47. La Caída de Morgana
22/07/2024
Tan pronto como nos empezamos a dirigir de vuelta hacia el pueblo de Barovia, unos cuervos nos avisaron que Morgana, la bruja que andábamos buscando, había sido vista por el pueblo. Decidimos pedir a los cuervos que avisaran a Ezmerelda y Rudolf, y mientras tanto nos dispusimos a seguirla.
Vimos como una madre vendía a su hijo pequeño a cambio de unos pasteles, que no tendría más de 2 años de edad. La vieja pastelera hizo subir al niño en su carreta, y se dispuso a seguir vendiendo pasteles, pero no fuimos suficientemente discretos y vio que la estábamos siguiendo, así que aceleró el paso y nosotros nos encargamos de no perderla de vista. Cuando ya iba a salir del pueblo, la abordamos y le instamos a devolvernos al niño. Ella nos intentó engañar diciéndonos que se quedaba con el niño porque en el molino donde vivía podrían alimentarlo bien, aunque nosotros no dudamos ni un segundo de que ella era el ser al que andábamos buscando. Ella nos devolvió al niño, que parecía no tener alma, y nosotros conseguimos entretenerla lo suficiente hasta que vimos llegar a Ezmerelda y Rudolf por detrás de la bruja. En ese momento lanzamos un poderoso ataque, y ella se descubrió y nos intentó convencer de dejarla con vida a cambio de revelarnos secretos de Strahd. Nosotros no accedimos a pactar con una criatura tan vil y despreciable, así que seguimos atacando, pero nos quedamos pasmados al ver que la vieja bruja desaparecía delante de nuestras narices. Intenté abalanzarme sobre ella por si se había vuelto invisible, pero nos explicó Rudolf que lo que había hecho era cambiar de plano astral.
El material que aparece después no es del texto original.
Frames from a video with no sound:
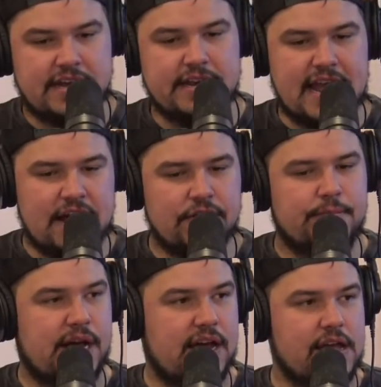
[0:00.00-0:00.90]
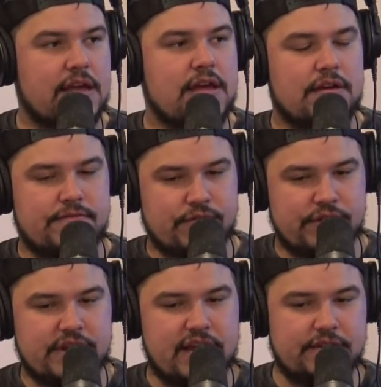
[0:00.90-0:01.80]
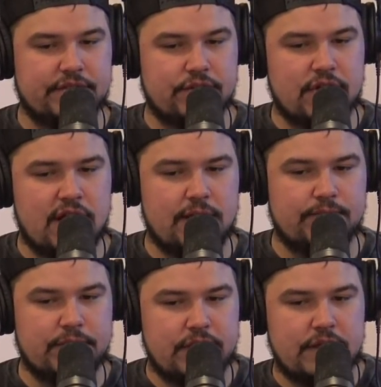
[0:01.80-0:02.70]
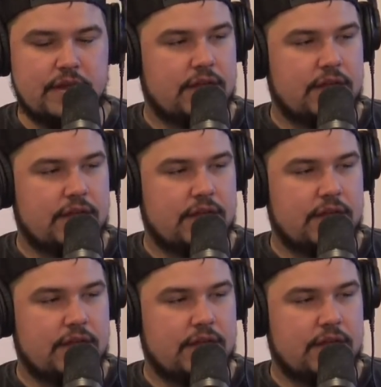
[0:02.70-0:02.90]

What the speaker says: had an alibi for the night of the crime.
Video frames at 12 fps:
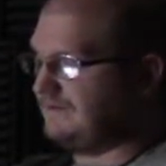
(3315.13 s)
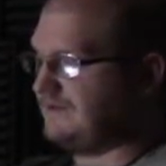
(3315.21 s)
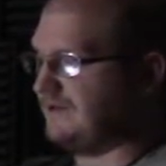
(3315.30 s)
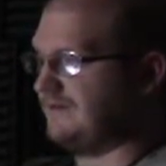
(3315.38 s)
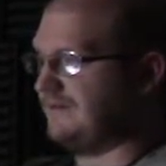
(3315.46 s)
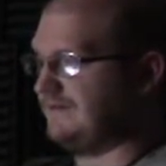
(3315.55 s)

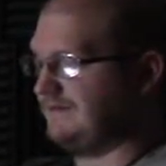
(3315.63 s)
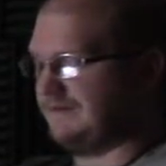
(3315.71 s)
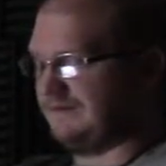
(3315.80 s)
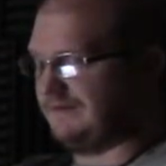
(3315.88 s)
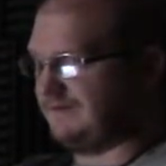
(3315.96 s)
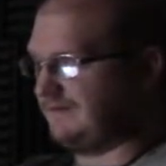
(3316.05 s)
Chairman,
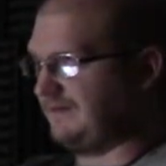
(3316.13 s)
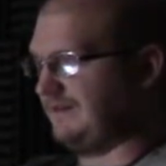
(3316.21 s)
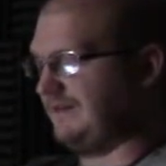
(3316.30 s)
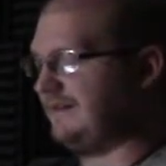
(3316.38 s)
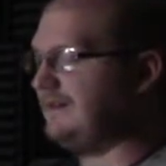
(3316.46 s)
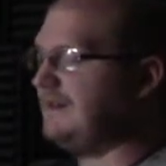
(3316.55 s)
oh
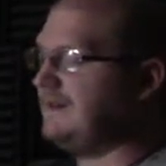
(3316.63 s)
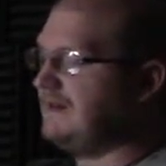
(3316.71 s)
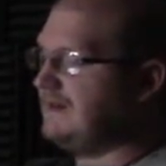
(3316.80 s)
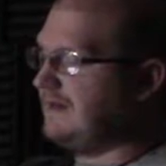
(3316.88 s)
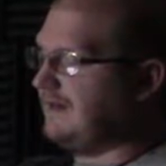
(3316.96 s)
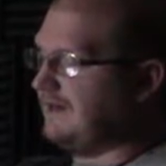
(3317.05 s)
God,
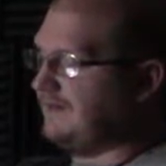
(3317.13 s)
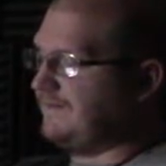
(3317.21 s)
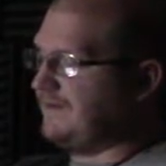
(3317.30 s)
uh,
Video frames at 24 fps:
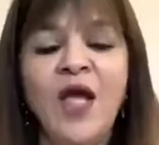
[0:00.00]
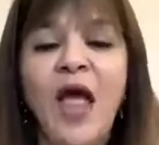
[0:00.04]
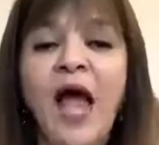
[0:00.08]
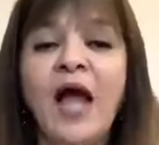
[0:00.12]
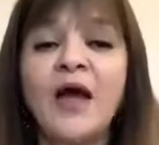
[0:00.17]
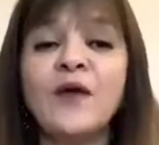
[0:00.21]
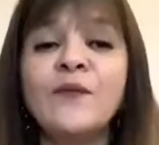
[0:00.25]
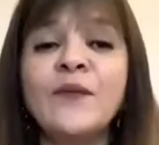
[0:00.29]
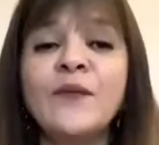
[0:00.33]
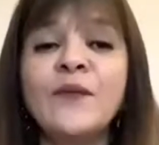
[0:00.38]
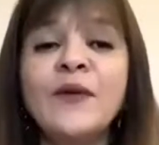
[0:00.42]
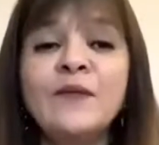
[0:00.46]

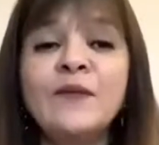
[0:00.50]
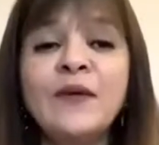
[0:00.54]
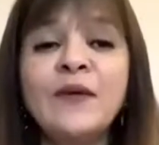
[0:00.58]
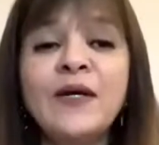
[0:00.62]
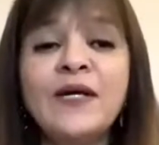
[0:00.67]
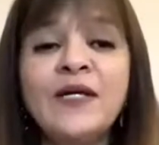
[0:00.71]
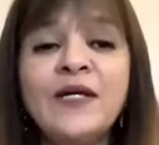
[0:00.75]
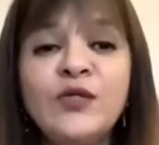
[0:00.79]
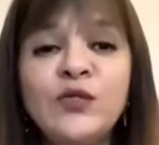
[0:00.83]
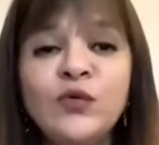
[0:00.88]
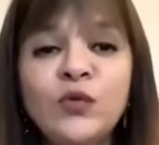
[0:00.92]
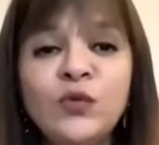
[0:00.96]
And we
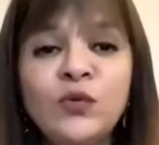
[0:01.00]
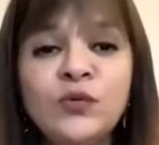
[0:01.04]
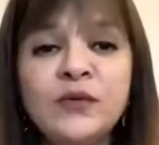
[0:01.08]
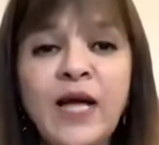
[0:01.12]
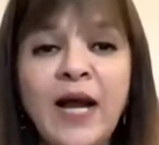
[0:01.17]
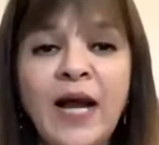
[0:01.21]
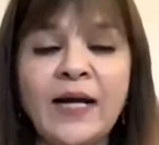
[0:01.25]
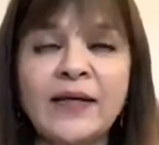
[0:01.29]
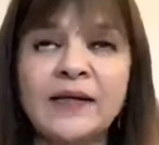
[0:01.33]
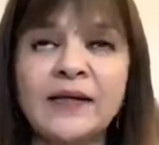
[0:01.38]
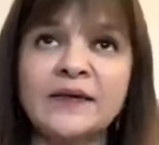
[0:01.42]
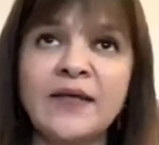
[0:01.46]
will do
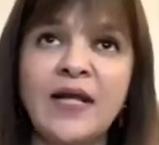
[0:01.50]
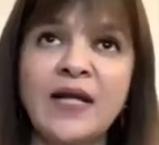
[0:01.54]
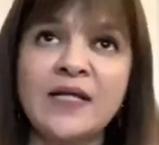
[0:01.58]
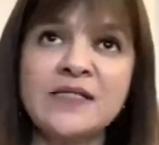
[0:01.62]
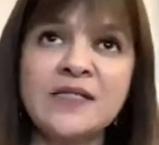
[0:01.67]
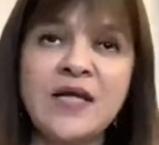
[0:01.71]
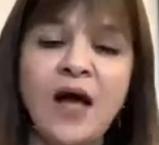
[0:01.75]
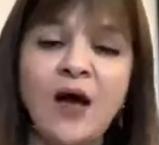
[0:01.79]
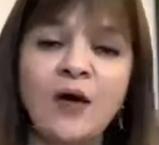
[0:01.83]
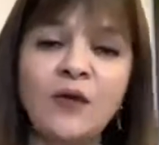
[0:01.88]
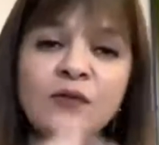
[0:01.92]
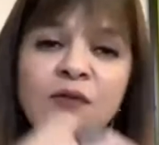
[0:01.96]
that. That's
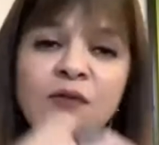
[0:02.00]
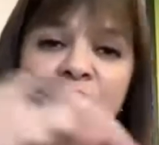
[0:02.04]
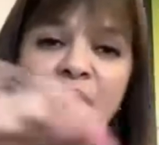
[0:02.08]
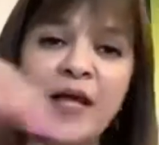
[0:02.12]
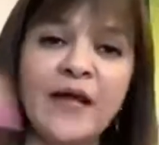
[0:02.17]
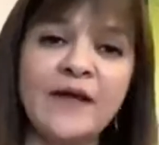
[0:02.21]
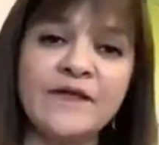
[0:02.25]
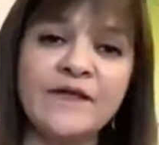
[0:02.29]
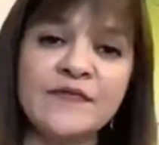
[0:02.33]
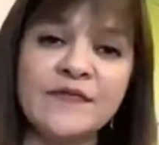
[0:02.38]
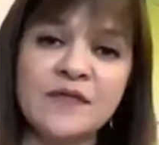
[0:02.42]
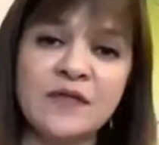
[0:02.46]
how the
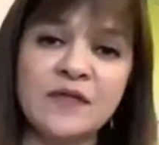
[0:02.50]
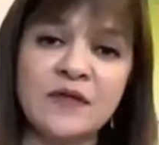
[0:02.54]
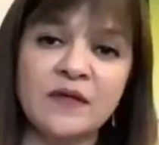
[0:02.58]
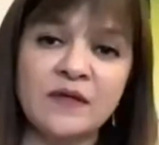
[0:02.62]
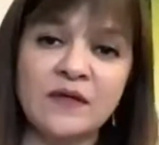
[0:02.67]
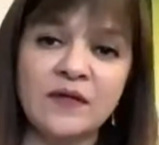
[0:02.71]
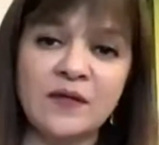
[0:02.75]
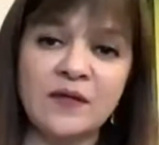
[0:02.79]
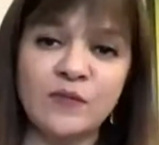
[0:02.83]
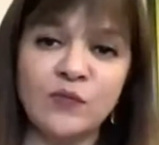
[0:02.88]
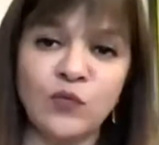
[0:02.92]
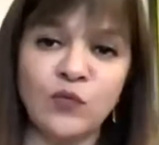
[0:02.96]
life
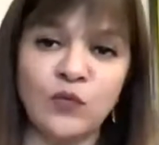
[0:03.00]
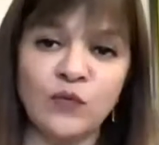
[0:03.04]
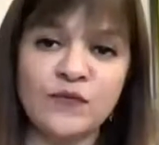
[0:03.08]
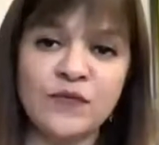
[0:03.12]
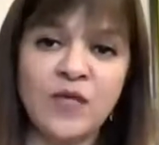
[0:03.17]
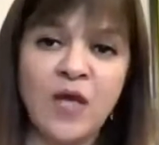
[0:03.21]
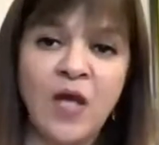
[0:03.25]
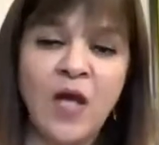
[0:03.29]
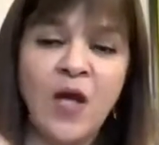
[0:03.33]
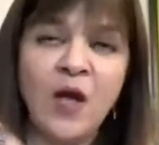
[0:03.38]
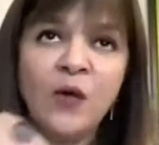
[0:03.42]
circle moves.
Decidimos marchar a toda prisa hasta el molino, lugar donde vivían las tres brujas, aprovechando que ya estaba herida, y cuando llegamos allí nos estaban esperando. Allí se encontraba la vieja Morgana, y dos brujas más, que rápidamente revelaron ante nosotros su verdadero aspecto demoníaco. El combate fue duro, nos lanzaron rayos y transformaron a Ezmerelda en una rana, pero una vez que conseguimos derrotar a Morgana, su abanico de hechizos se vio muy debilitado, y claramente las dos brujas restantes quedaron en desventaja. Vimos cómo empezaban a ejecutar el hechizo para cambiar de plano, y pudimos acabar con una de ellas. Esperamos que a la otra no se le ocurra venir a por nosotros...
Después del duro combate, decidimos investigar el viejo molino, y conseguimos encontrar encerrados en unas cajas un par de niños que nos contaron que no querían volver con sus padres, pero estuvieron muy alegres al escuchar el nombre de Ismark, así que decidimos que los llevaríamos hasta su casa.
En el molino, encontramos tres pociones extrañas, y también algo de oro que podrá sernos útil para purificar los santuarios. Decidimos meter los cuerpos de las dos brujas muertas dentro del edificio, y quemarlo entero.
De vuelta hacia Barovia, decidimos hacer una parada para visitar a Madam Eva, quien nos avisó que tendríamos que andar con cuidado con los poderes de las tres damas, y con quien actualmente ostentaba su poder. La verdad es que desconocemos a qué se refería, pero esperamos que poco a poco vayamos encontrando más pistas que nos ayuden a entender sus profecías.